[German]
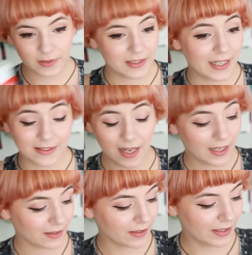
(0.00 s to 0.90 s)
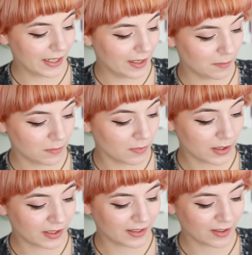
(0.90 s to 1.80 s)
sehr, sehr angenehm.
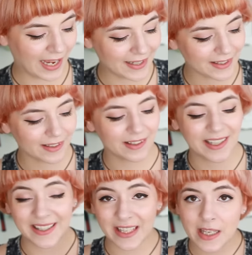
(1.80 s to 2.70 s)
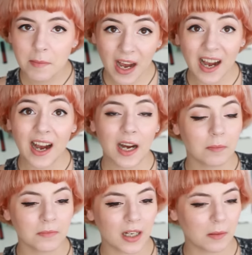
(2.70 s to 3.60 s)
Ich kann ihn nicht immer
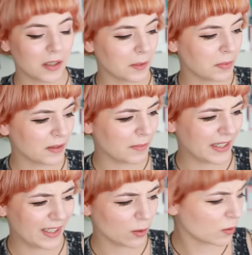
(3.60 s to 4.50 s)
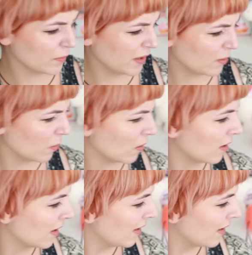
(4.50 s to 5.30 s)
haben, aber ich bin bei Deos sowieso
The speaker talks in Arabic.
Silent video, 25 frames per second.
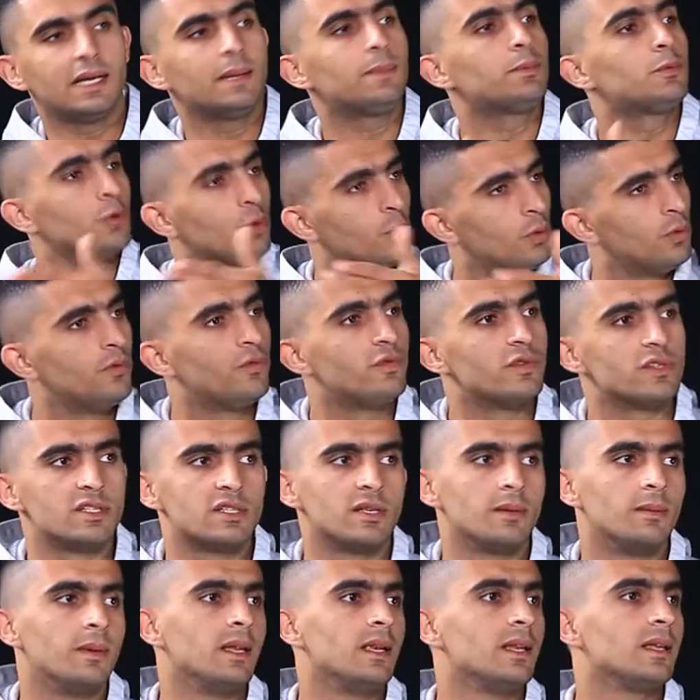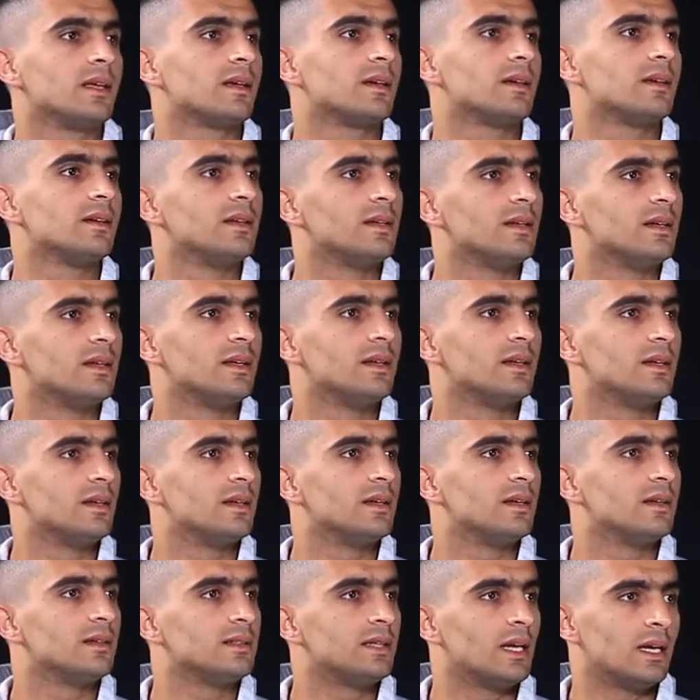جبت جون في الزمالك
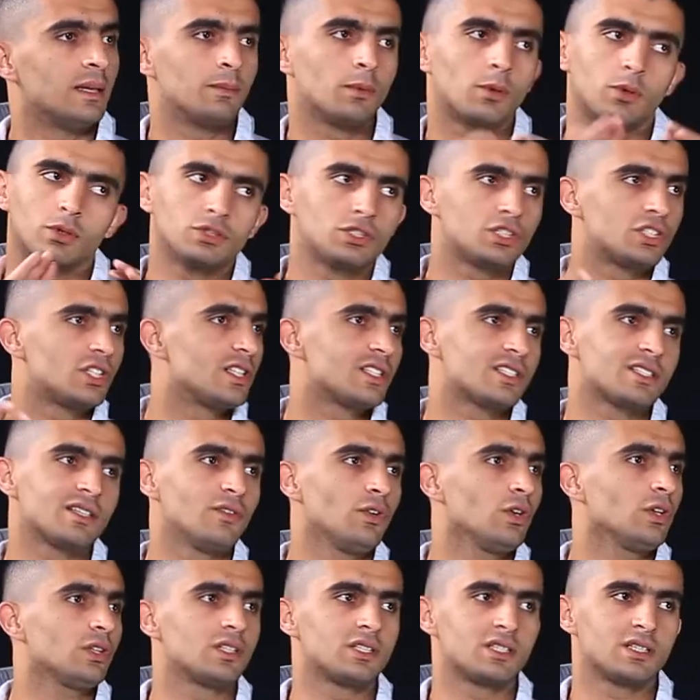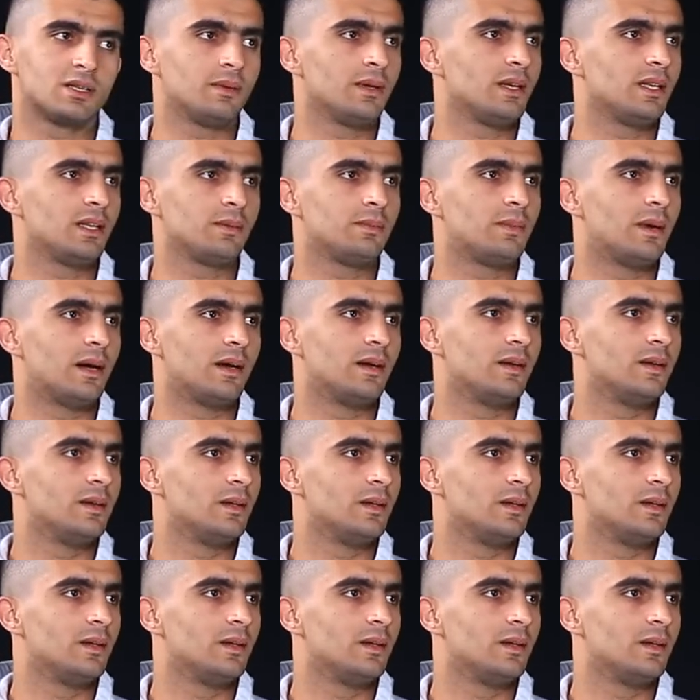يعني ما كنتش لسه رحت الزمالك بقى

- [Required action]
Only the text is to be copied: please reproduce the records exactly and drop the pictures.

- [Answer box]
[German]
(0.00 s to 0.90 s)
(0.90 s to 1.80 s)
sehr, sehr angenehm.
(1.80 s to 2.70 s)
(2.70 s to 3.60 s)
Ich kann ihn nicht immer
(3.60 s to 4.50 s)
(4.50 s to 5.30 s)
haben, aber ich bin bei Deos sowieso
The speaker talks in Arabic.
Silent video, 25 frames per second.
جبت جون في الزمالك
يعني ما كنتش لسه رحت الزمالك بقى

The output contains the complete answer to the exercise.